• Listed records
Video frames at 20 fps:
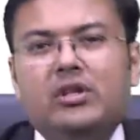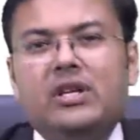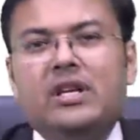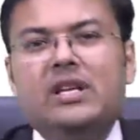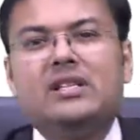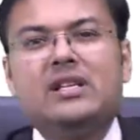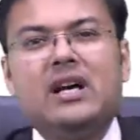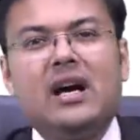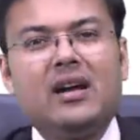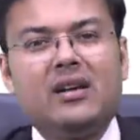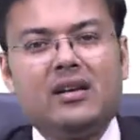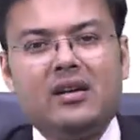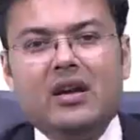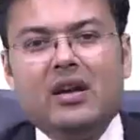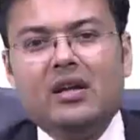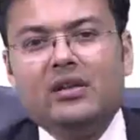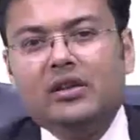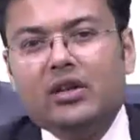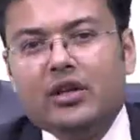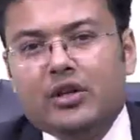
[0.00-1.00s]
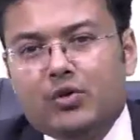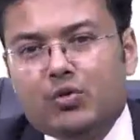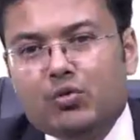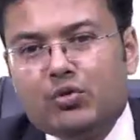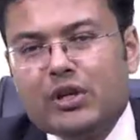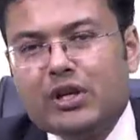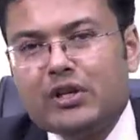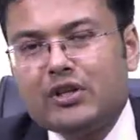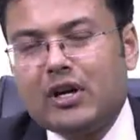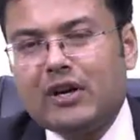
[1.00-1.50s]
these are the
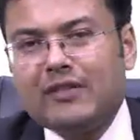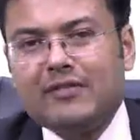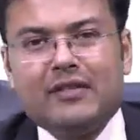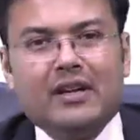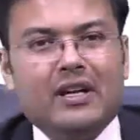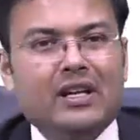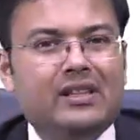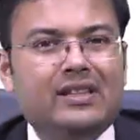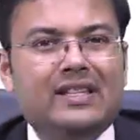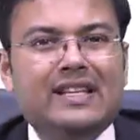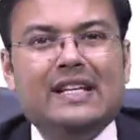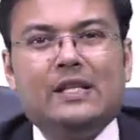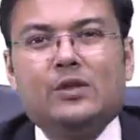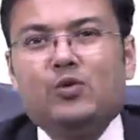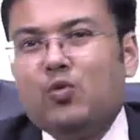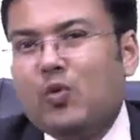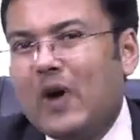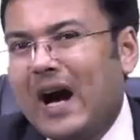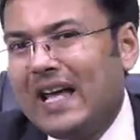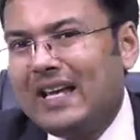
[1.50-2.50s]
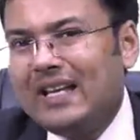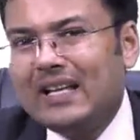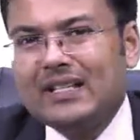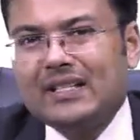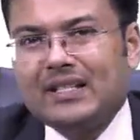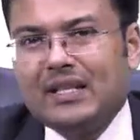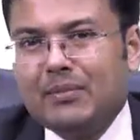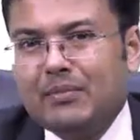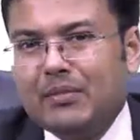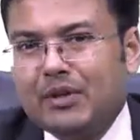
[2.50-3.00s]
uses of these
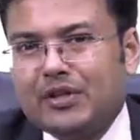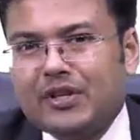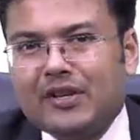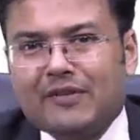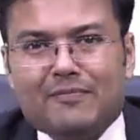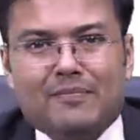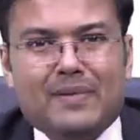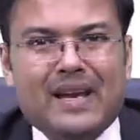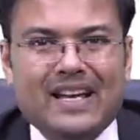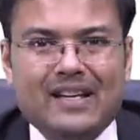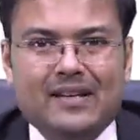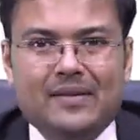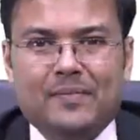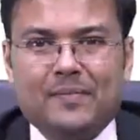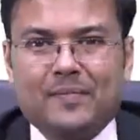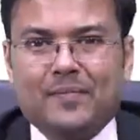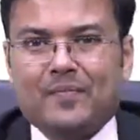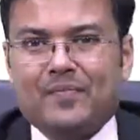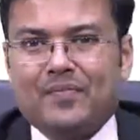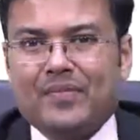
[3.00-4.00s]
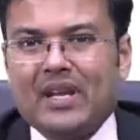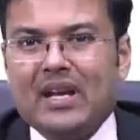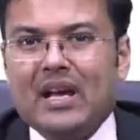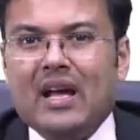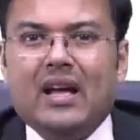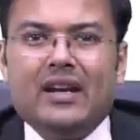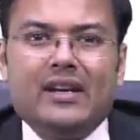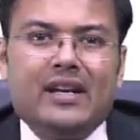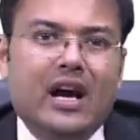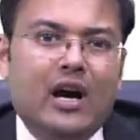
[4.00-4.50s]
various numbers of blade.
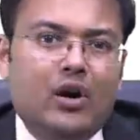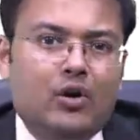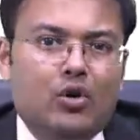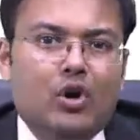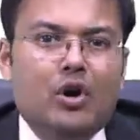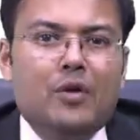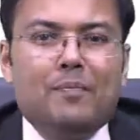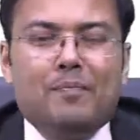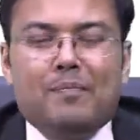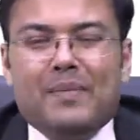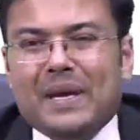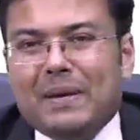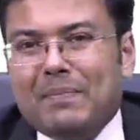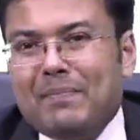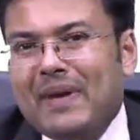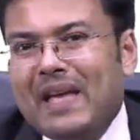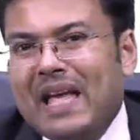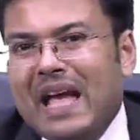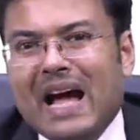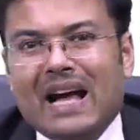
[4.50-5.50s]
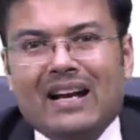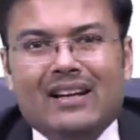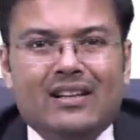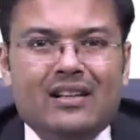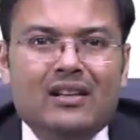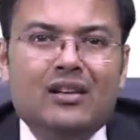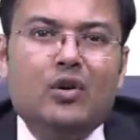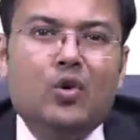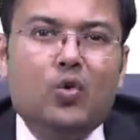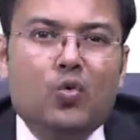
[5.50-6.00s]
Now BP
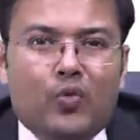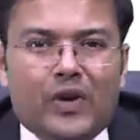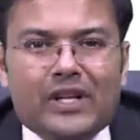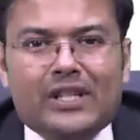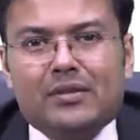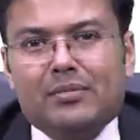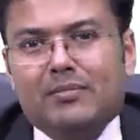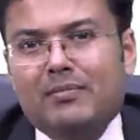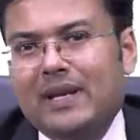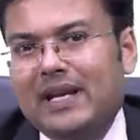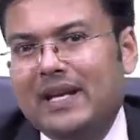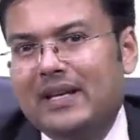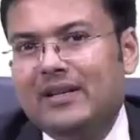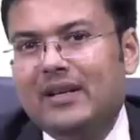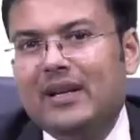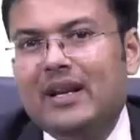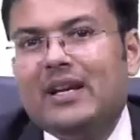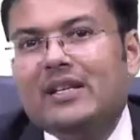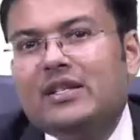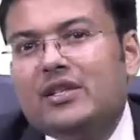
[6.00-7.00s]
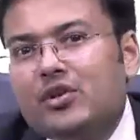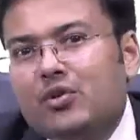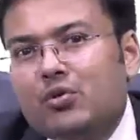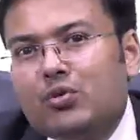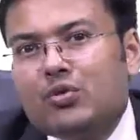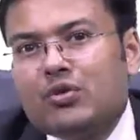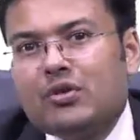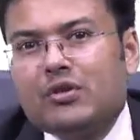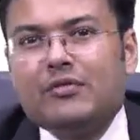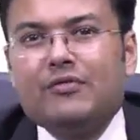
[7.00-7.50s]
handle with blade is
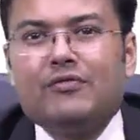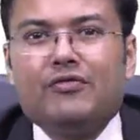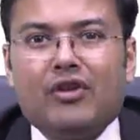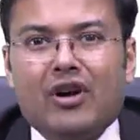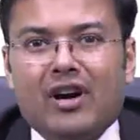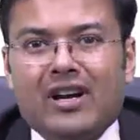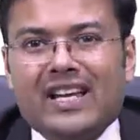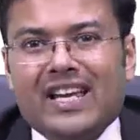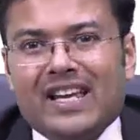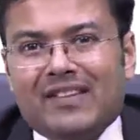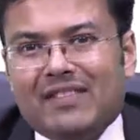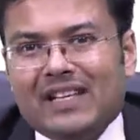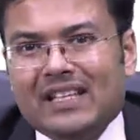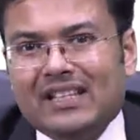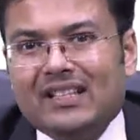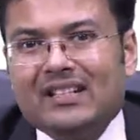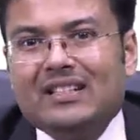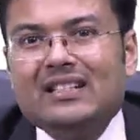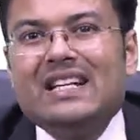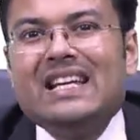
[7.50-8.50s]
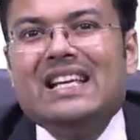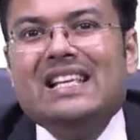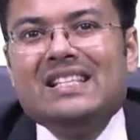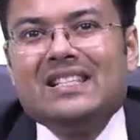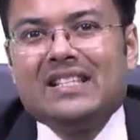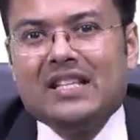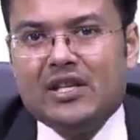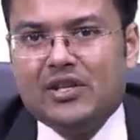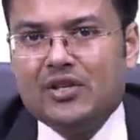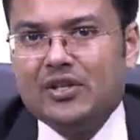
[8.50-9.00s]
used for giving the
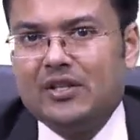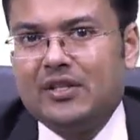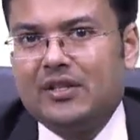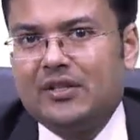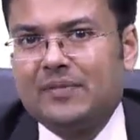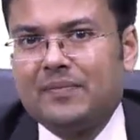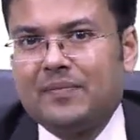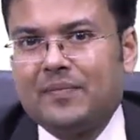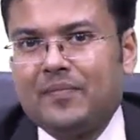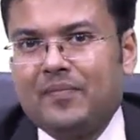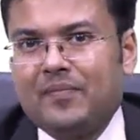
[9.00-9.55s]
incisions.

• What you should do
Print the lines from the line with "[1.50-2.50s]" to the end of the data above. Include both ends, exclude the pictures, and add nothing else.

• Expected answer
[1.50-2.50s]
[2.50-3.00s]
uses of these
[3.00-4.00s]
[4.00-4.50s]
various numbers of blade.
[4.50-5.50s]
[5.50-6.00s]
Now BP
[6.00-7.00s]
[7.00-7.50s]
handle with blade is
[7.50-8.50s]
[8.50-9.00s]
used for giving the
[9.00-9.55s]
incisions.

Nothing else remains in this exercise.